Nel mondo occidentale sono pane quotidiano per i giornali di gossip, alla ricerca di nudità che fanno vendere. E il corpo diventa una bancarella alla mercé di tutti, che offre a saldo la dignità umana. Libertà negata dai lacci delle apparenze, stretti attorno al vuoto.
Nel mondo orientale sono madri, mogli, nonne e adolescenti pronte a strappare qualche diritto in più dalle mani di chi decide per loro. Costrette ad indossare l'hijab, imposto dopo la rivoluzione islamica del 1979, le donne iraniane scoprono capo e volto rischiando frustate e prigione. Lo fanno su facebook, dove stanno pubblicando decine e decine di fotografie che le ritraggono senza il velo.
Non c'è divieto che tenga di fronte al sapore della libertà riconquistata, anche se per il tempo di uno scatto. Una libertà illusoria, perché l'obbligo di mostrare in pubblico solamente gli occhi resta. Ma resta anche la carica «rivoluzionaria» di questa iniziativa, lanciata dalla giornalista Masih Alinejad e che ha raccolto 200mila adesioni in pochi giorni.
Iraniane che aprono le braccia al sole e al cielo, scoprendo capelli e sorrisi. Qualcuna ha la sigaretta in mano, qualcun'altra pedala serena sulla sua bicicletta o passeggia in un campo di fiori lasciando scivolare nel vento l'hijab. C'è chi dipinge e chi indossa un cappello di paglia di fronte al mare.

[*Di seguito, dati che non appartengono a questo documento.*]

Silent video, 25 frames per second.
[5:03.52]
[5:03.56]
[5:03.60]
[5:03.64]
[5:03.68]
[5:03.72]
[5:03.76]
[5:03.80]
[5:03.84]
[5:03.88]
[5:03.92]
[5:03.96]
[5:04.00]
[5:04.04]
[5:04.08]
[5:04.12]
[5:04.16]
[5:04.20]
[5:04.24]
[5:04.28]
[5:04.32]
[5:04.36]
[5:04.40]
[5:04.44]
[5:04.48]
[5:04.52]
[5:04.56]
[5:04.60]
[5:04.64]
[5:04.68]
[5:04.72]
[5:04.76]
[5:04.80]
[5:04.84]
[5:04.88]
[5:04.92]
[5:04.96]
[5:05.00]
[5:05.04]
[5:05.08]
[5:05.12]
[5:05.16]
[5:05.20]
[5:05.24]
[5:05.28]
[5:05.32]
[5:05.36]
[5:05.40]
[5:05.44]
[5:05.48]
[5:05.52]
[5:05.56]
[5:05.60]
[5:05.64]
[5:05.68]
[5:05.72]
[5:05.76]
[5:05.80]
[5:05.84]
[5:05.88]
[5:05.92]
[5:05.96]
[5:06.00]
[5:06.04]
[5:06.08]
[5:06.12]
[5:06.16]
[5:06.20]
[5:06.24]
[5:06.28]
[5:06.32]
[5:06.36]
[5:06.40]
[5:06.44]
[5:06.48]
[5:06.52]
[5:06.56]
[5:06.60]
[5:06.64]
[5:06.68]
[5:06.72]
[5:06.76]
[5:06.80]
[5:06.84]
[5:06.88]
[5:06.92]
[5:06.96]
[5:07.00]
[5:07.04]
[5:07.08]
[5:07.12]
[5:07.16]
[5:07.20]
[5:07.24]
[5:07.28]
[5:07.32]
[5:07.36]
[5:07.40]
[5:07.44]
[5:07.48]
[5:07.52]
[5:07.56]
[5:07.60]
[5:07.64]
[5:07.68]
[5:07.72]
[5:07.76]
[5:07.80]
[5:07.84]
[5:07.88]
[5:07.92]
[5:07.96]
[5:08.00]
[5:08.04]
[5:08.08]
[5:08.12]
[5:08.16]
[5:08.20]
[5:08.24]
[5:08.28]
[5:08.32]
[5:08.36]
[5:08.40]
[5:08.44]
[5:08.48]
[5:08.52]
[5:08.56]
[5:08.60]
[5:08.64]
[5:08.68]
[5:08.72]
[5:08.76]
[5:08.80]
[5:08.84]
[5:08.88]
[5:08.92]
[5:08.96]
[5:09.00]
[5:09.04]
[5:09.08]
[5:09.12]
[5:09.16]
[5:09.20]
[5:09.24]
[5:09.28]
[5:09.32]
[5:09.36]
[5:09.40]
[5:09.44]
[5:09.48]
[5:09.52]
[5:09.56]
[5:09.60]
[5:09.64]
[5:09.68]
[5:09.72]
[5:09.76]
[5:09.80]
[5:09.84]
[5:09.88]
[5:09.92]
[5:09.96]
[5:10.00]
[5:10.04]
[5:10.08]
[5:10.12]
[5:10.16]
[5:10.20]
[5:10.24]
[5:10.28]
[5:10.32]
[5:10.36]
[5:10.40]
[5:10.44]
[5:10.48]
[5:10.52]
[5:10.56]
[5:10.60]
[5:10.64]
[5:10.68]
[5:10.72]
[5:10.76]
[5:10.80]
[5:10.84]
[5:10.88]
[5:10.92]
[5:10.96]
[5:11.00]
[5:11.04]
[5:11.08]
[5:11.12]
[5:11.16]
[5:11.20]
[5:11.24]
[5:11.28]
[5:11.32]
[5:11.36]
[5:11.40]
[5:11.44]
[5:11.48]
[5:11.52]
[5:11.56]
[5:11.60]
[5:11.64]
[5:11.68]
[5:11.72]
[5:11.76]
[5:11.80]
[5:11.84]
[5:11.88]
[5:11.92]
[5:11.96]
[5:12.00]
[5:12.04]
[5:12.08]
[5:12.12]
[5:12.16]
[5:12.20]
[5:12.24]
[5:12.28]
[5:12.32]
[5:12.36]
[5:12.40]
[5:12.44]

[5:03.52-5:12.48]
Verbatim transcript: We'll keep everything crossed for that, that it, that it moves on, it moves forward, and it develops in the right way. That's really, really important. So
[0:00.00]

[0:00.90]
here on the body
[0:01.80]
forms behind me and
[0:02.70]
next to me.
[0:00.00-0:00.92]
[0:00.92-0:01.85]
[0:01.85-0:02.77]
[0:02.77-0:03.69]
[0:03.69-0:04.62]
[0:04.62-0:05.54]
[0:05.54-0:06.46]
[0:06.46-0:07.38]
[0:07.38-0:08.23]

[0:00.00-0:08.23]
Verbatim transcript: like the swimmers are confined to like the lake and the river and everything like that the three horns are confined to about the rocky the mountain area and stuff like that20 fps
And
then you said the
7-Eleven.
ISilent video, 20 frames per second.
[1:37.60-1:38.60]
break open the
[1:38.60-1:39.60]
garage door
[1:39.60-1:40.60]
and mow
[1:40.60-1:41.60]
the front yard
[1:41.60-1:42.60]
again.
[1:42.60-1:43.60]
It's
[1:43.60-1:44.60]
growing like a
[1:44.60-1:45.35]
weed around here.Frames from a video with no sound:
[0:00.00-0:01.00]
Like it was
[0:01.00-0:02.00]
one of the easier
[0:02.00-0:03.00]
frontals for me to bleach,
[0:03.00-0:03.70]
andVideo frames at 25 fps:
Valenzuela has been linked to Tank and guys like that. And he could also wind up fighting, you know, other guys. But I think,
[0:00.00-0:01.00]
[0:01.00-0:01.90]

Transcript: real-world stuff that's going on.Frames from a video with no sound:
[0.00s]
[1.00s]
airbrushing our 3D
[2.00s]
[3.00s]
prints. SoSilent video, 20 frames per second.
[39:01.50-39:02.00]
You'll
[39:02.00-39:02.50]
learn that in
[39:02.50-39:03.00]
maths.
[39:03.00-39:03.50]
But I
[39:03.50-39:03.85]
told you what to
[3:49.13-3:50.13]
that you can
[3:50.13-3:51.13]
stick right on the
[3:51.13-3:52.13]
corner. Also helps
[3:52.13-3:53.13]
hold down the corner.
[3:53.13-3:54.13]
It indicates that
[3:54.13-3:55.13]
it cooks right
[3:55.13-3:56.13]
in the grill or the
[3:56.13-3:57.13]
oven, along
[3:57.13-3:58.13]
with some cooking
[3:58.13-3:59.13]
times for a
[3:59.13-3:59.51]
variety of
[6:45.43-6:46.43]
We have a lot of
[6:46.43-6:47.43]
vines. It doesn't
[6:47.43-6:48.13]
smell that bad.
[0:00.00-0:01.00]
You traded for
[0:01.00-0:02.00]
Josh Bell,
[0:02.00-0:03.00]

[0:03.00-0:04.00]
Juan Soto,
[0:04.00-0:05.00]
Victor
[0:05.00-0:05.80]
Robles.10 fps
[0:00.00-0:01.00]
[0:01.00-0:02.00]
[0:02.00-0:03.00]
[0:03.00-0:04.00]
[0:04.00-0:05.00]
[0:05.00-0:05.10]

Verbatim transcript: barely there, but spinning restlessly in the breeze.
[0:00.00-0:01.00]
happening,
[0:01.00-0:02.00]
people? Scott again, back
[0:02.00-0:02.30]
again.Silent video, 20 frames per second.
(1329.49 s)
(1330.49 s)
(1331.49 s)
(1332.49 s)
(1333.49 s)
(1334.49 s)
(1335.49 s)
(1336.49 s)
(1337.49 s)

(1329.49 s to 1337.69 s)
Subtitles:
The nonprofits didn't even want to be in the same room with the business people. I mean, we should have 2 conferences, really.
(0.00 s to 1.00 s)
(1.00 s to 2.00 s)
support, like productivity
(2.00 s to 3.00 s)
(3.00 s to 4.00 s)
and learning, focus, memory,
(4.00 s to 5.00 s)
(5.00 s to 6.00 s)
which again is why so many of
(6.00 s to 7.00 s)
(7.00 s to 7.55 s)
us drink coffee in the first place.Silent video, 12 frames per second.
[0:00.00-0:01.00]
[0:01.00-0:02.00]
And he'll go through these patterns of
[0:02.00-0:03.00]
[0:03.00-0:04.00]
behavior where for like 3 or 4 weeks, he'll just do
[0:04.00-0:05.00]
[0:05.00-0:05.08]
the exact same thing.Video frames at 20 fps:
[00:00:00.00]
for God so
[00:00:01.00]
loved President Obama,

Donne comuni che vogliono comunicare la loro esistenza e il loro diritto di esistere. Senza velo. A dispetto di chi cerca di renderle invisibili con la legge e in nome della religione. È il Corano, infatti, che viene chiamato in causa quando, nella sura XXIV, si sostiene la necessità di nascondere le bellezze femminili.
E di' alle credenti che abbassino gli sguardi e custodiscano le loro vergogne e non mostrino troppo le loro parti belle, eccetto quel che di fuori appare, e si coprano i seni d'un velo e non mostrino le loro parti belle ad altri che ai loro mariti o ai loro padri o ai loro suoceri o ai loro figli, o ai figli dei loro mariti, o ai loro fratelli, o ai figli dei loro fratelli, o ai figli delle loro sorelle, o alle loro donne, o alle loro schiave, o ai loro servi maschi privi di genitali, o ai fanciulli che non notano le nudità delle donne, e non battano assieme i piedi sì da mostrare le loro bellezze nascoste.
Ma gli obblighi degli ayatollah, questa volta, vengono furtivamente infranti. Le donne senza velo, spesso considerate «di facili costumi» perché rinunciano al drappo che le soffoca, si riprendono il diritto alla libertà. E il dovere di combattere per conservarlo.